Wednesday, November 08, 2006



Yesterday Husband and I went to Penticton, - he to speak at a Remembrance Day event, resplendant, with medals all shined and his mind attuned to the points he wanted to talk about. He is a man of passion, and when he speaks of those things which he values greatly he sometimes walks on the edge of a political precipice. One never knows when he might lose his footing a little and digress to another point carrying political overtones that excite him to express deeply felt opinions! It's a risk we must all take when he is asked to speak!!!! Ask anyone who has ever interviewed him.....

I went along for the ride, and what a splendid drive it was over the pass into the Okanagan Valley. The skies were dour, but the hills glowed with a wonderful luminence.

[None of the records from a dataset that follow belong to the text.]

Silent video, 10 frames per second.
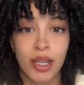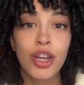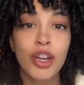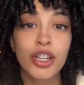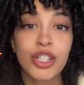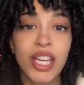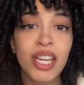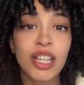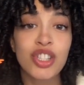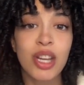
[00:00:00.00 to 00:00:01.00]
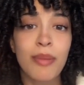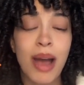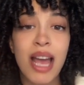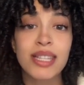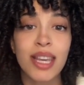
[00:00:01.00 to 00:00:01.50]
True,
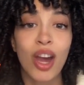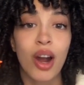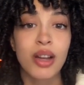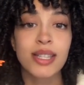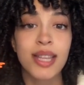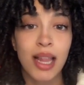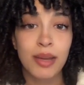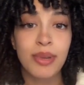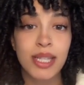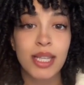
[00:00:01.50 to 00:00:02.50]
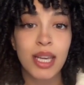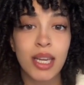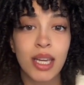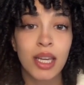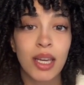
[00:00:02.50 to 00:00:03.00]
there would be some attrition,
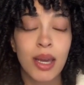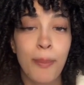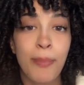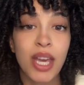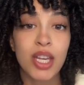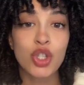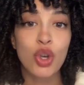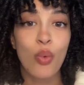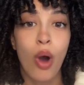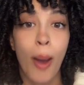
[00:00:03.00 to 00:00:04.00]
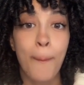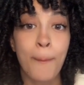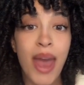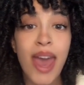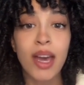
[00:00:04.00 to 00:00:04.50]
women who
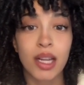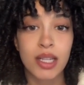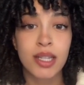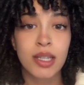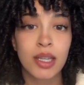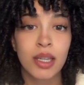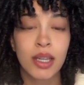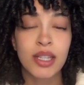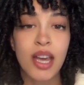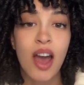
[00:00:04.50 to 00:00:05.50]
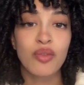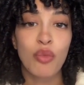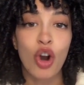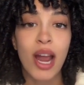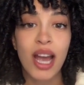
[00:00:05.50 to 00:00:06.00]
cancel their accounts in
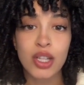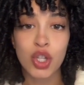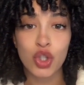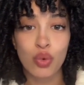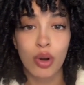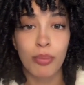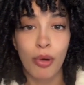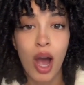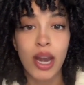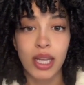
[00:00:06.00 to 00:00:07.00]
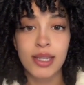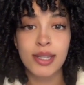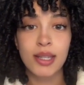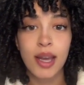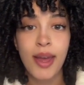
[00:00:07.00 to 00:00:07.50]
protest, but
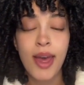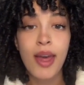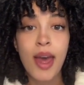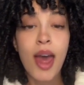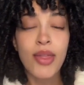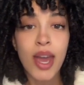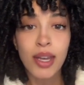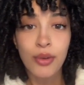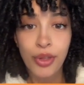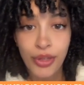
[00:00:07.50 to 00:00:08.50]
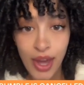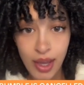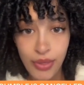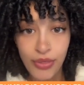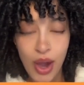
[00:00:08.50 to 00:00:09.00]
is a calculated loss
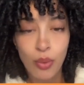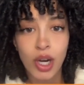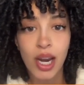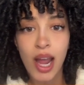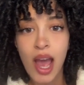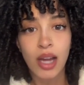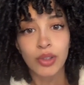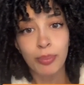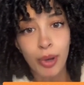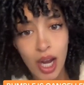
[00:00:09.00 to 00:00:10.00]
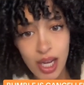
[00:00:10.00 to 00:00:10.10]
really a loss?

The fall grasses dotted the hillsides with gorgeous patches of naples yellow, covering the small benches. Along the roadside the grasses were longer and more varied, - shades of orange and gold, with hidden spears of green. The small red shrubs that hug the rocks are indescribably soft and range in shades from pinks to wines. Words fail to express the wonderful feeling of quiet mystery that shrouds the mountain with these suble earthy colours. Unfortunately we were late getting away, which made picture taking impossible, and when we returned the sky was pouring buckets of rain. Perhaps we will be lucky enough to meet that same combination of sky and hill and colour the next time we go, but for now it is a picture in my mind that I remember as being wonderfully relaxing as we hurried to make up time and not be too late.



On Sunday a "Chicken Little" Lady bemoaned the lack of water in the riverbed, foreseeing this as a sign of the climate change that threatens to devastate us. On Tuesday the river was brim full with all those wonderful buckets of rain that come in the fall to feed the thirsty trees and plants as they go into dormancy.

I think you have to live long enough to experience earth's cycles of drought and heat and rain and heavy snows, before you can view climate change as natural, and not the fearful disaster that is forecast. Occasionally we are blessed with the perfect June, the most glorious fall, or the most benign of picturesque winters and I do pray that the doom and gloomers take them into account and are thankful for them.